(Stored data)
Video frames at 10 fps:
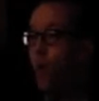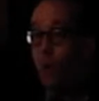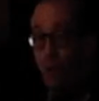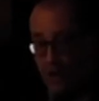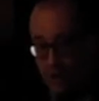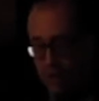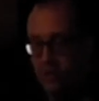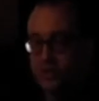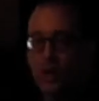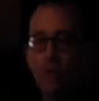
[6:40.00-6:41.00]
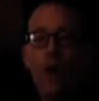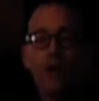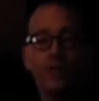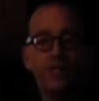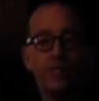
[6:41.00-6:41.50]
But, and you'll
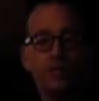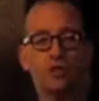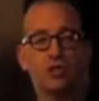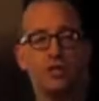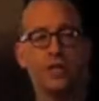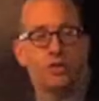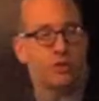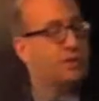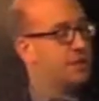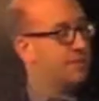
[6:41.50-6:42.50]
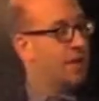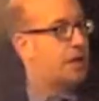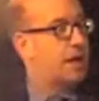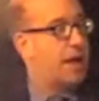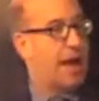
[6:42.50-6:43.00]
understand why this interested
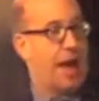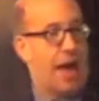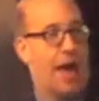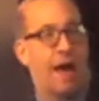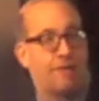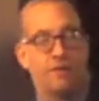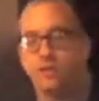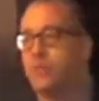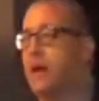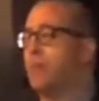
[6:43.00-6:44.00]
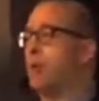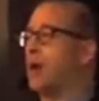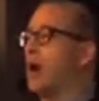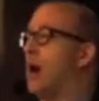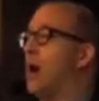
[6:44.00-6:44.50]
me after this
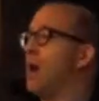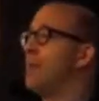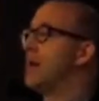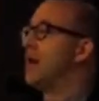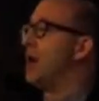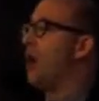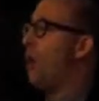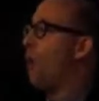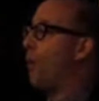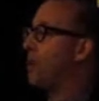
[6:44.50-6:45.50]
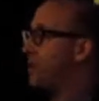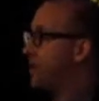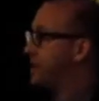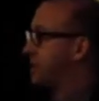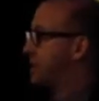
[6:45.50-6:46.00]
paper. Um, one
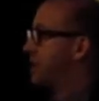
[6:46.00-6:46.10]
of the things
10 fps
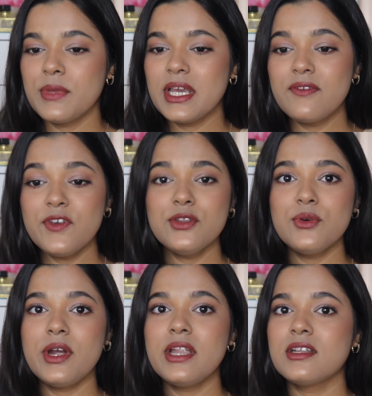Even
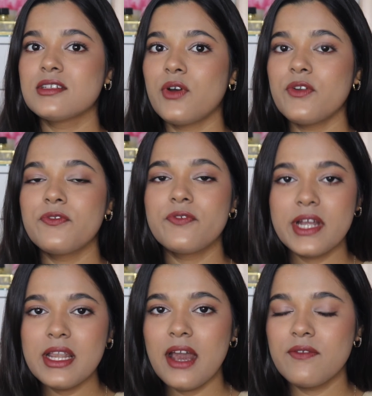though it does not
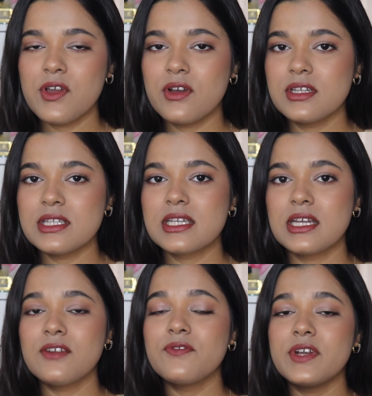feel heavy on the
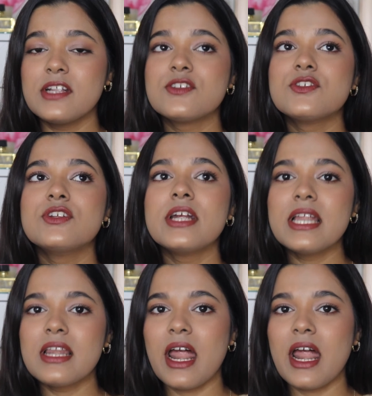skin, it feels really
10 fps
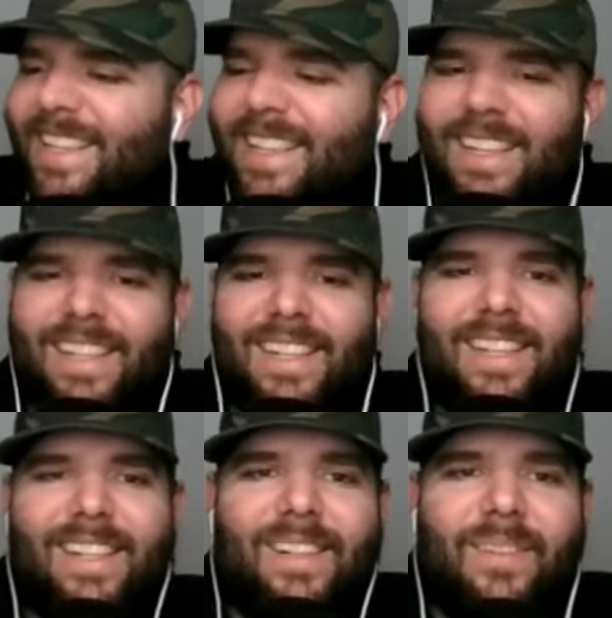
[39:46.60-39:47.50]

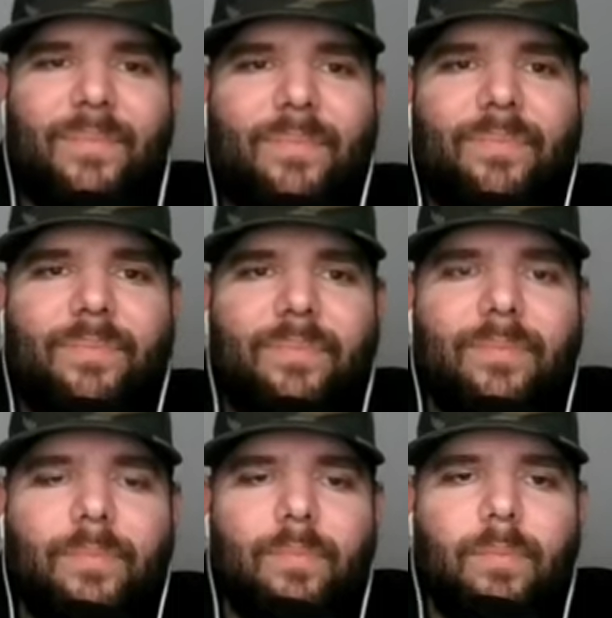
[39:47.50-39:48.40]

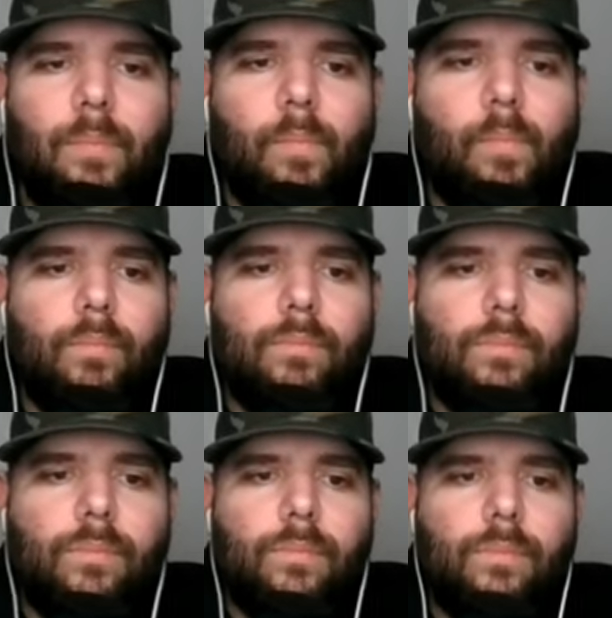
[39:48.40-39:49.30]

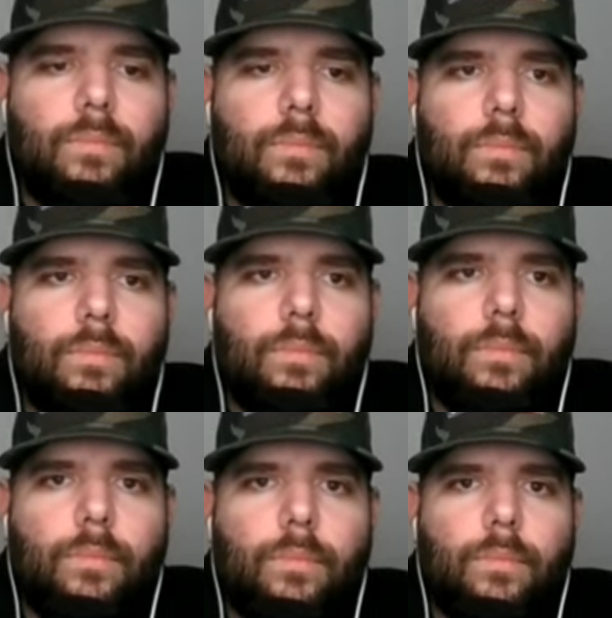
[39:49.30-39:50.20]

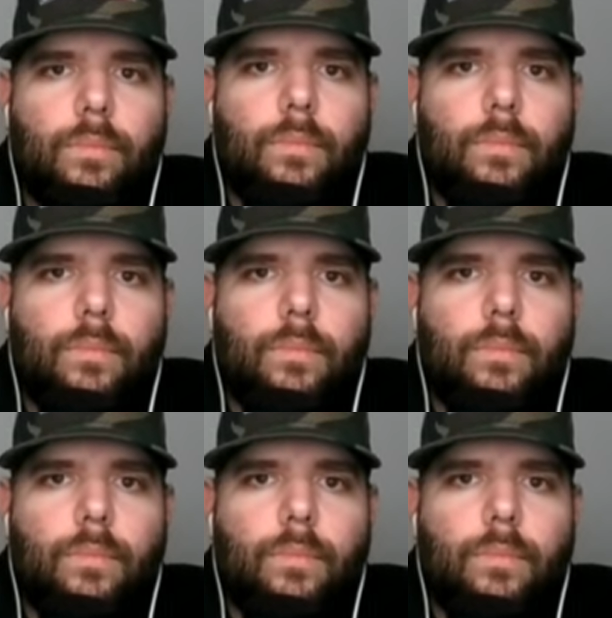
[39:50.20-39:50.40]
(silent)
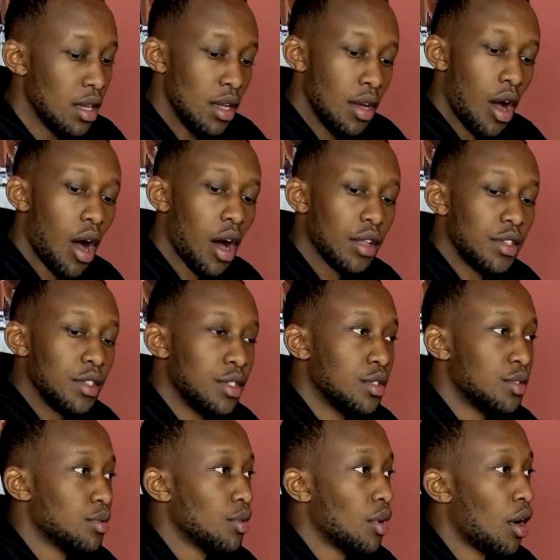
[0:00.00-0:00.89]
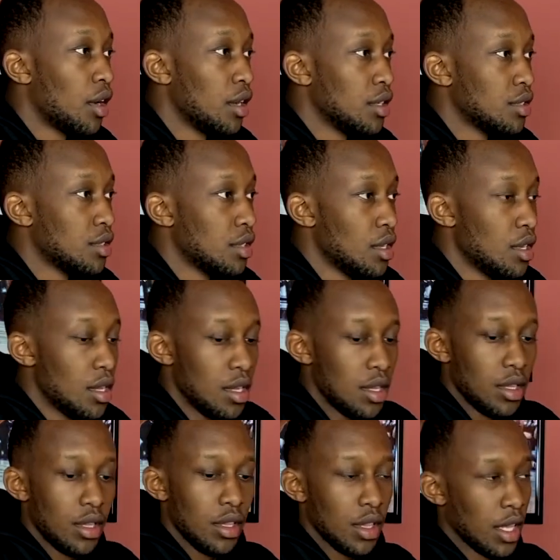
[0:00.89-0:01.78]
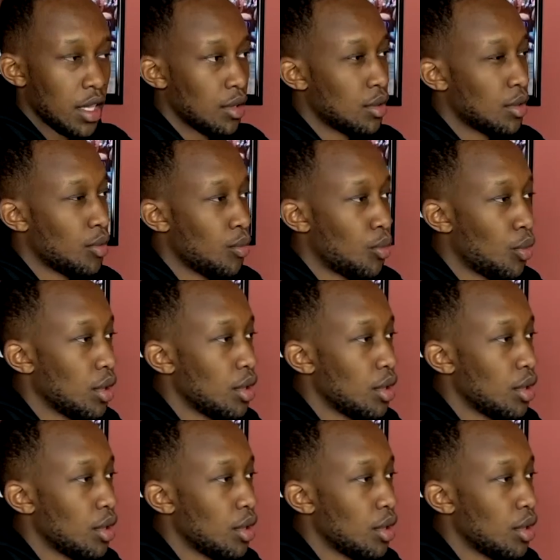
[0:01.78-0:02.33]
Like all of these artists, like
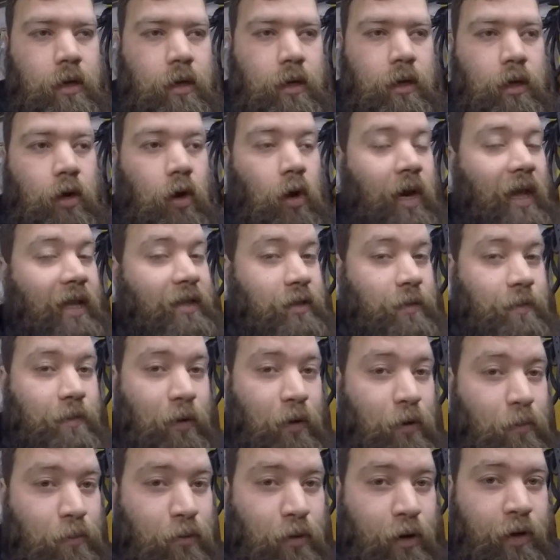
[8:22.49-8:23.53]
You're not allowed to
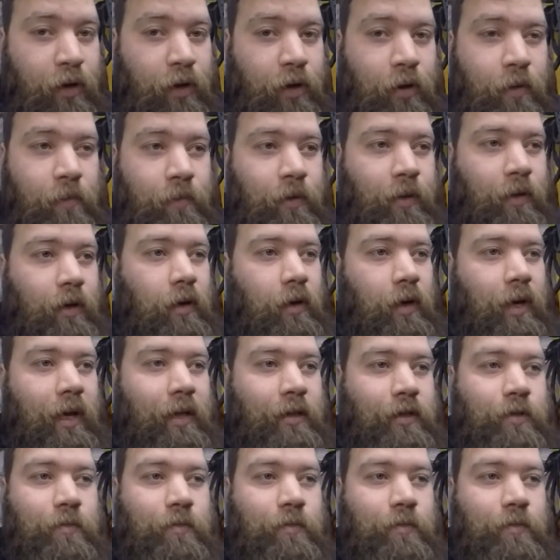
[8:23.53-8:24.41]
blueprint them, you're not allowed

*Exercise*. Pictures are not part of the answer. Restate word for word the lines from the one with "[6:41.50-6:42.50]" through the last line of the records.

*Answer below*.
[6:41.50-6:42.50]
[6:42.50-6:43.00]
understand why this interested
[6:43.00-6:44.00]
[6:44.00-6:44.50]
me after this
[6:44.50-6:45.50]
[6:45.50-6:46.00]
paper. Um, one
[6:46.00-6:46.10]
of the things
10 fps
Even
though it does not
feel heavy on the
skin, it feels really
10 fps
[39:46.60-39:47.50]

[39:47.50-39:48.40]

[39:48.40-39:49.30]

[39:49.30-39:50.20]

[39:50.20-39:50.40]
(silent)
[0:00.00-0:00.89]
[0:00.89-0:01.78]
[0:01.78-0:02.33]
Like all of these artists, like
[8:22.49-8:23.53]
You're not allowed to
[8:23.53-8:24.41]
blueprint them, you're not allowed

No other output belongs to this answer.